Your output should be everything below from the line containing "[0:04.00-0:04.50]" down to the line containing "[0:10.50-0:11.50]", both ends included, copied exactly, with pictures left out.

● ● ● ● ● ● ●

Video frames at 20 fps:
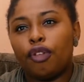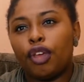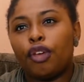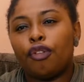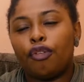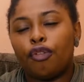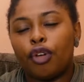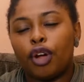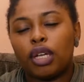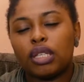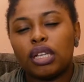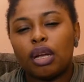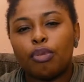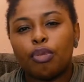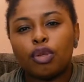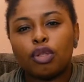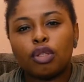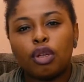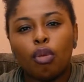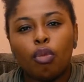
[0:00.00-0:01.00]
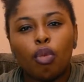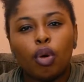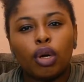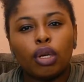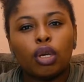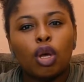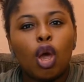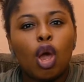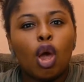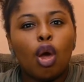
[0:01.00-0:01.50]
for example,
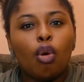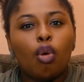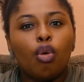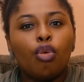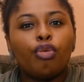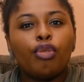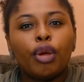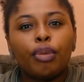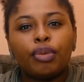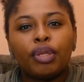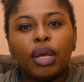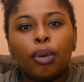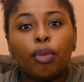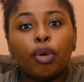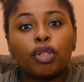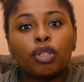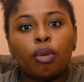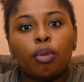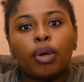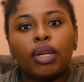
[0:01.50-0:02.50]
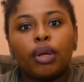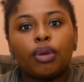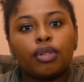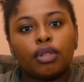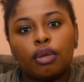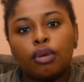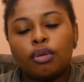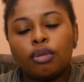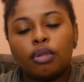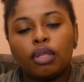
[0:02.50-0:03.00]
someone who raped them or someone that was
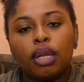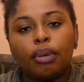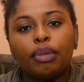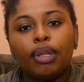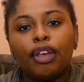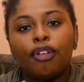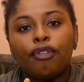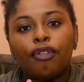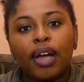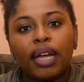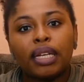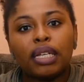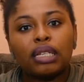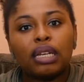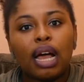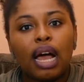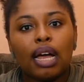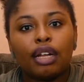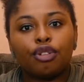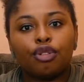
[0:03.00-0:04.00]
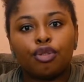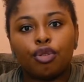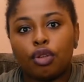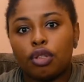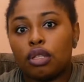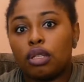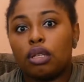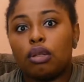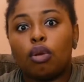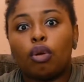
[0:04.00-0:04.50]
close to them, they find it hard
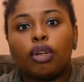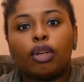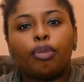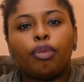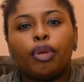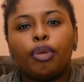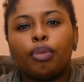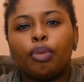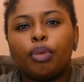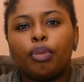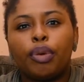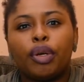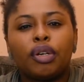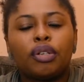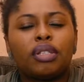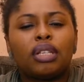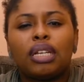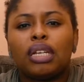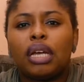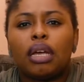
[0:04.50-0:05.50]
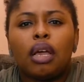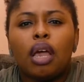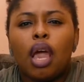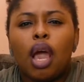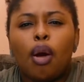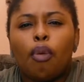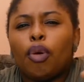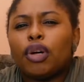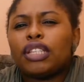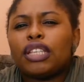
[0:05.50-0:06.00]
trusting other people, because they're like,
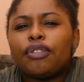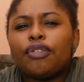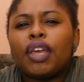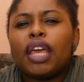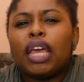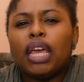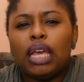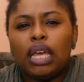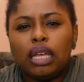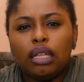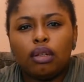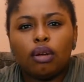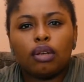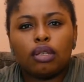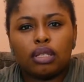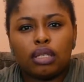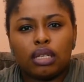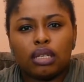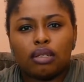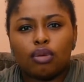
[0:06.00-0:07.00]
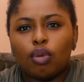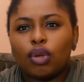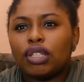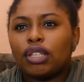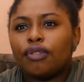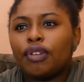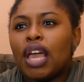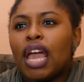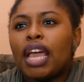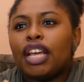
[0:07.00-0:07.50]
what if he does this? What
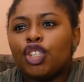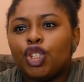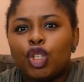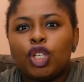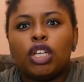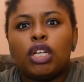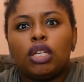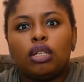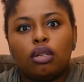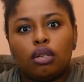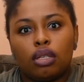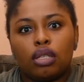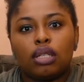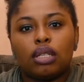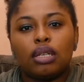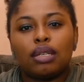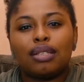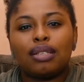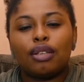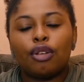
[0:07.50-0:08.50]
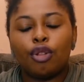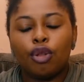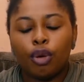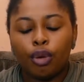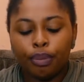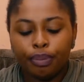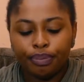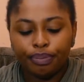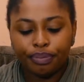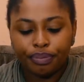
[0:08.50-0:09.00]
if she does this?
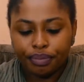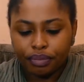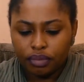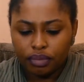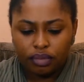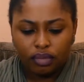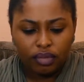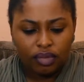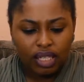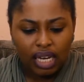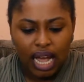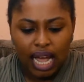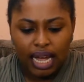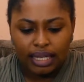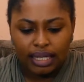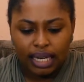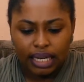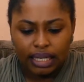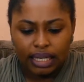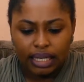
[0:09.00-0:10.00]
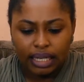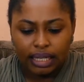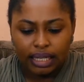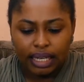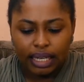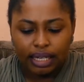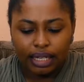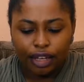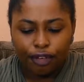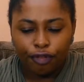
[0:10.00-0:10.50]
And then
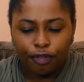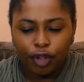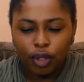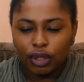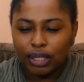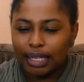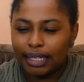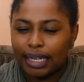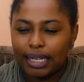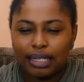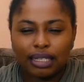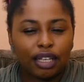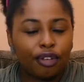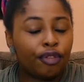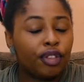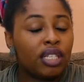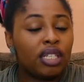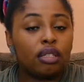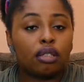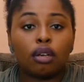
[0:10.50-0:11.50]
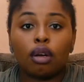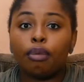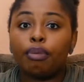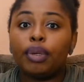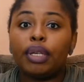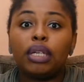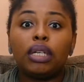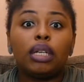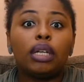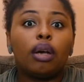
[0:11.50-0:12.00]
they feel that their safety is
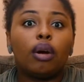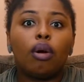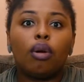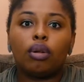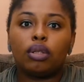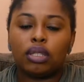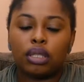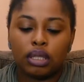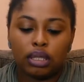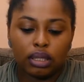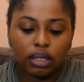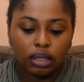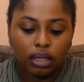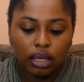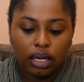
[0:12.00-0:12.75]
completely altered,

● ● ● ● ● ● ●

ANSWER SECTION
[0:04.00-0:04.50]
close to them, they find it hard
[0:04.50-0:05.50]
[0:05.50-0:06.00]
trusting other people, because they're like,
[0:06.00-0:07.00]
[0:07.00-0:07.50]
what if he does this? What
[0:07.50-0:08.50]
[0:08.50-0:09.00]
if she does this?
[0:09.00-0:10.00]
[0:10.00-0:10.50]
And then
[0:10.50-0:11.50]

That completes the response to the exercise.